Untuk beberapa saat Sabungsari dan Glagah Putih masih berdiri tegak di tepian. Namun kemudian Glagah Putih berkata, "Mereka sudah mencapai seberang."
Sabungsari menarik nafas dalam-dalam. Namun ia-pun kemudian beringsut dari tempatnya.
Sejenak kemudian, maka kedua orang itu telah melarikan kuda mereka kembali ke padukuhan induk Tanah Perdikan. Namun di sepanjang perjalanan, Sabungsari memang lebih banyak merenung, sedangkan Glagah Putih yang mengerti perasaan Sabungsari tidak banyak mengganggunya.
Ketika mereka sampai di rumah, mereka-pun telah memberitahukan kepada Agung Sedayu, bahwa Ki Rangga Wil Raras dan para prajurit telah menyeberang Kali Praga.
Dalam pada itu sebagaimana Sabungsari, Raras-pun lebih banyak berdiam diri. Ia masih saja mengenang Wacana yang masih banyak belum berubah, namun Raras juga selalu dibayangi oleh angan-angannya tentang Sabungsari. Dalam beberapa hari selama ia berada di Tanah Perdikan, Raras serba sedikit dapat mengenal watak dan sifat Sabungsari. Bagi Raras, Sabungsari ternyata bukan seorang yang kasar sebagaimana ia dimedan pertempuran. Tetapi Sabungsari memiliki sifat kebapaan. Bagi Raras yang sedang dililit perasaannya itu, Sabungsari adalah seorang yang dapat melindunginya.
Di mata Raras, Sabungsari memang jauh berbeda dengan Raden Teja Prabawa yang manja dan perajuk. Kepada Raras-pun kadang-kadang Teja Prabawa sempat bermanja-manja. Raraslah yang harus berlaku keibuan di hadapan Raden Teja Prabawa. Bahkan raras kadang-kadang harus memperlakukan Raden Teja Prabawa seperti memperlakukan anak-anak.
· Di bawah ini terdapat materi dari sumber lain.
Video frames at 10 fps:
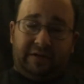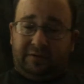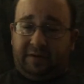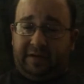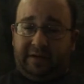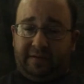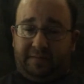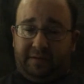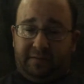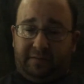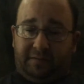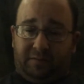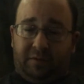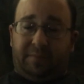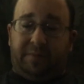trying to get a feel for
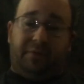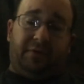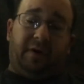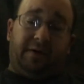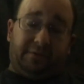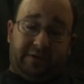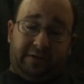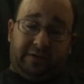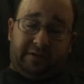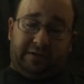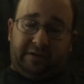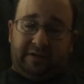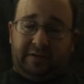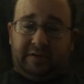what people thought it was going to cost.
Sementara itu ki Rangga Wibawa -pun mau tidak mau harus memikirkan sikap Raras. Bagaimana-pun juga Raras pernah berhubungan dengan Raden Teja Prabawa sepengetahuan kedua orang tua anak muda itu.
Namun untunglah pembicaraan tentang Raden Teja Prabawa dan Raras itu belum jauh.
Di rumah Nyi Rangga menunggu suami dan anak gadisnya dengan gelisah. Tetapi setiap kali, seorang laki-laki yang sudah lewat separoh baya, pembantu di rumah itu, berusaha menenangkannya.
"Ki Rangga tidak berjalan sendiri. Tetapi ia dikawani oleh tiga orang prajurit pilihan."
Nyi Rangga mengangguk-angguk. Ia juga tahu bahwa Ki Rangga pergi bersama tiga orang prajurit. Namun setiap kali jantungnya masih saja merasa berdesir.
Karena itu, ketika kemudian Ki Rangga Wibawa dan Raras pulang maka jantungnya serasa disiram air embun yang dingin.
Dengan tergesa-gesa ia menyongsongnya. Digandengnya Raras naik pendapa dan memasuki pintu pringgitan. Demikian Raras duduk di ruang dalam, maka Nyi Rangga-pun telah menghujaninya dengan pertanyaan-pertanyaan. Tidak saja keselamatannya di perjalanan, tetapi juga tentang keadaan Wacana yang sedang sakit itu.
Raras memang mencoba menjawab semua pertanyaan ibunya. Namun Raras sama sekali tidak menyinggung hubungannya dengan Sabungsari.
Namun ketika kemudian Raras pergi ke pakiwan untuk mandi, Ki Rangga Wibawalah yang telah menceriterakan persoalan hubungan Raras dengan Sabungsari.
Nyi Rangga hanya dapat manarik nafas dan mengelus dada. Tetapi kemudian katanya, "Barangkali hal itu akan menjadi lebih baik kakang."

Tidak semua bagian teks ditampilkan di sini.